(Saved data entries)
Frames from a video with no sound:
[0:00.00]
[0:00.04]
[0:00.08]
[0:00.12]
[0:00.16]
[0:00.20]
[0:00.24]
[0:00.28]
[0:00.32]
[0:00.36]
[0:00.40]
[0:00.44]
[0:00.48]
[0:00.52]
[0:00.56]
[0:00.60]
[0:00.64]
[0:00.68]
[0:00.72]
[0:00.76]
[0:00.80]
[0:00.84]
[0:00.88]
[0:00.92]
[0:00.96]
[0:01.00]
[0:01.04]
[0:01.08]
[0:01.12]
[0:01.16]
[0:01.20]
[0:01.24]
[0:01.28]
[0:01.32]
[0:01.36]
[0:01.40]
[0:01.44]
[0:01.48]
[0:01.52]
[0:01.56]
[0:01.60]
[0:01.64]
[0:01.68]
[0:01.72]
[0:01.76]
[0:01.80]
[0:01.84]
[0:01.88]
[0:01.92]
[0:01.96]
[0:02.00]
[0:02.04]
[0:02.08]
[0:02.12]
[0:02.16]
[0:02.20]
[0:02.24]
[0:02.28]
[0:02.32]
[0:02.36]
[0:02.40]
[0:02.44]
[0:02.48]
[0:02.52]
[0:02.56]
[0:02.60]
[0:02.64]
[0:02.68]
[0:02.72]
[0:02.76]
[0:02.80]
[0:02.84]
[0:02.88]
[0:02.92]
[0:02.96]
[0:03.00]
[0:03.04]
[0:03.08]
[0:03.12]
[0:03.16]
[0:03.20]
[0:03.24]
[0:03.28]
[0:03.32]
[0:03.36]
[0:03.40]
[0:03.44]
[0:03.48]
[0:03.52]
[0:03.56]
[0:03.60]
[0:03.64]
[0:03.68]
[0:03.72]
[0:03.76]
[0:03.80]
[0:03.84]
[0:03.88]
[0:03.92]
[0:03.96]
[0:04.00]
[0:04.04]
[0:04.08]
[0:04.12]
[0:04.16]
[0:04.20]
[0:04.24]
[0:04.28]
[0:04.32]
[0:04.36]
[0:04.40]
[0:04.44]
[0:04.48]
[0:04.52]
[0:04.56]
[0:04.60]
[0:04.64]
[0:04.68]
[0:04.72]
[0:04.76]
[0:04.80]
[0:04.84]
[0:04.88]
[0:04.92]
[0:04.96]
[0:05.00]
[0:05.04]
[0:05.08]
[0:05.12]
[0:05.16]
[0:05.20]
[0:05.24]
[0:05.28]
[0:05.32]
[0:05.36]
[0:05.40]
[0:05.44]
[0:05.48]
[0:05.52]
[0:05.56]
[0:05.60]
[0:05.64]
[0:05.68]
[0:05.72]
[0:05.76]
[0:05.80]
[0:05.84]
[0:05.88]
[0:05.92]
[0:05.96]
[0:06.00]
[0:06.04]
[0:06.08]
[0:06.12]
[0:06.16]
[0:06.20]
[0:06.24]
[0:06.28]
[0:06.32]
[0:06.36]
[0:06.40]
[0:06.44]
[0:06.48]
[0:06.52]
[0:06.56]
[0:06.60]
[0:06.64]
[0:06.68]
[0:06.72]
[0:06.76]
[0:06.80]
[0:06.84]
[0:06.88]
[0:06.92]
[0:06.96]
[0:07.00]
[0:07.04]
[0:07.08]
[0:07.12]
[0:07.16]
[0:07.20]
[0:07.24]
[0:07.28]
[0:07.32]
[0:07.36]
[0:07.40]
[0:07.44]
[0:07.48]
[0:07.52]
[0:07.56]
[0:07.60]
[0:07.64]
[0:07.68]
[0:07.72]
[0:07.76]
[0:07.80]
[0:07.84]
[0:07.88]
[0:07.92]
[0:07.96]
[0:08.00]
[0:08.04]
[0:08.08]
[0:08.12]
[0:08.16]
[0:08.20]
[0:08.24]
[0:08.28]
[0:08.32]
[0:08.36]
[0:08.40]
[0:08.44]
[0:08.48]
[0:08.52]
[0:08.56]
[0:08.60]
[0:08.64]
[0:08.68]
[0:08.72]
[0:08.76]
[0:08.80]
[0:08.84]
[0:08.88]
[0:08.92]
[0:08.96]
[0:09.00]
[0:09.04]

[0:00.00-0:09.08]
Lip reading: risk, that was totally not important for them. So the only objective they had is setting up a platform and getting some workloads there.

▶ **Task item**
Reproduce the data shown above with every line intact.

▶ **Task result**
Frames from a video with no sound:
[0:00.00]
[0:00.04]
[0:00.08]
[0:00.12]
[0:00.16]
[0:00.20]
[0:00.24]
[0:00.28]
[0:00.32]
[0:00.36]
[0:00.40]
[0:00.44]
[0:00.48]
[0:00.52]
[0:00.56]
[0:00.60]
[0:00.64]
[0:00.68]
[0:00.72]
[0:00.76]
[0:00.80]
[0:00.84]
[0:00.88]
[0:00.92]
[0:00.96]
[0:01.00]
[0:01.04]
[0:01.08]
[0:01.12]
[0:01.16]
[0:01.20]
[0:01.24]
[0:01.28]
[0:01.32]
[0:01.36]
[0:01.40]
[0:01.44]
[0:01.48]
[0:01.52]
[0:01.56]
[0:01.60]
[0:01.64]
[0:01.68]
[0:01.72]
[0:01.76]
[0:01.80]
[0:01.84]
[0:01.88]
[0:01.92]
[0:01.96]
[0:02.00]
[0:02.04]
[0:02.08]
[0:02.12]
[0:02.16]
[0:02.20]
[0:02.24]
[0:02.28]
[0:02.32]
[0:02.36]
[0:02.40]
[0:02.44]
[0:02.48]
[0:02.52]
[0:02.56]
[0:02.60]
[0:02.64]
[0:02.68]
[0:02.72]
[0:02.76]
[0:02.80]
[0:02.84]
[0:02.88]
[0:02.92]
[0:02.96]
[0:03.00]
[0:03.04]
[0:03.08]
[0:03.12]
[0:03.16]
[0:03.20]
[0:03.24]
[0:03.28]
[0:03.32]
[0:03.36]
[0:03.40]
[0:03.44]
[0:03.48]
[0:03.52]
[0:03.56]
[0:03.60]
[0:03.64]
[0:03.68]
[0:03.72]
[0:03.76]
[0:03.80]
[0:03.84]
[0:03.88]
[0:03.92]
[0:03.96]
[0:04.00]
[0:04.04]
[0:04.08]
[0:04.12]
[0:04.16]
[0:04.20]
[0:04.24]
[0:04.28]
[0:04.32]
[0:04.36]
[0:04.40]
[0:04.44]
[0:04.48]
[0:04.52]
[0:04.56]
[0:04.60]
[0:04.64]
[0:04.68]
[0:04.72]
[0:04.76]
[0:04.80]
[0:04.84]
[0:04.88]
[0:04.92]
[0:04.96]
[0:05.00]
[0:05.04]
[0:05.08]
[0:05.12]
[0:05.16]
[0:05.20]
[0:05.24]
[0:05.28]
[0:05.32]
[0:05.36]
[0:05.40]
[0:05.44]
[0:05.48]
[0:05.52]
[0:05.56]
[0:05.60]
[0:05.64]
[0:05.68]
[0:05.72]
[0:05.76]
[0:05.80]
[0:05.84]
[0:05.88]
[0:05.92]
[0:05.96]
[0:06.00]
[0:06.04]
[0:06.08]
[0:06.12]
[0:06.16]
[0:06.20]
[0:06.24]
[0:06.28]
[0:06.32]
[0:06.36]
[0:06.40]
[0:06.44]
[0:06.48]
[0:06.52]
[0:06.56]
[0:06.60]
[0:06.64]
[0:06.68]
[0:06.72]
[0:06.76]
[0:06.80]
[0:06.84]
[0:06.88]
[0:06.92]
[0:06.96]
[0:07.00]
[0:07.04]
[0:07.08]
[0:07.12]
[0:07.16]
[0:07.20]
[0:07.24]
[0:07.28]
[0:07.32]
[0:07.36]
[0:07.40]
[0:07.44]
[0:07.48]
[0:07.52]
[0:07.56]
[0:07.60]
[0:07.64]
[0:07.68]
[0:07.72]
[0:07.76]
[0:07.80]
[0:07.84]
[0:07.88]
[0:07.92]
[0:07.96]
[0:08.00]
[0:08.04]
[0:08.08]
[0:08.12]
[0:08.16]
[0:08.20]
[0:08.24]
[0:08.28]
[0:08.32]
[0:08.36]
[0:08.40]
[0:08.44]
[0:08.48]
[0:08.52]
[0:08.56]
[0:08.60]
[0:08.64]
[0:08.68]
[0:08.72]
[0:08.76]
[0:08.80]
[0:08.84]
[0:08.88]
[0:08.92]
[0:08.96]
[0:09.00]
[0:09.04]

[0:00.00-0:09.08]
Lip reading: risk, that was totally not important for them. So the only objective they had is setting up a platform and getting some workloads there.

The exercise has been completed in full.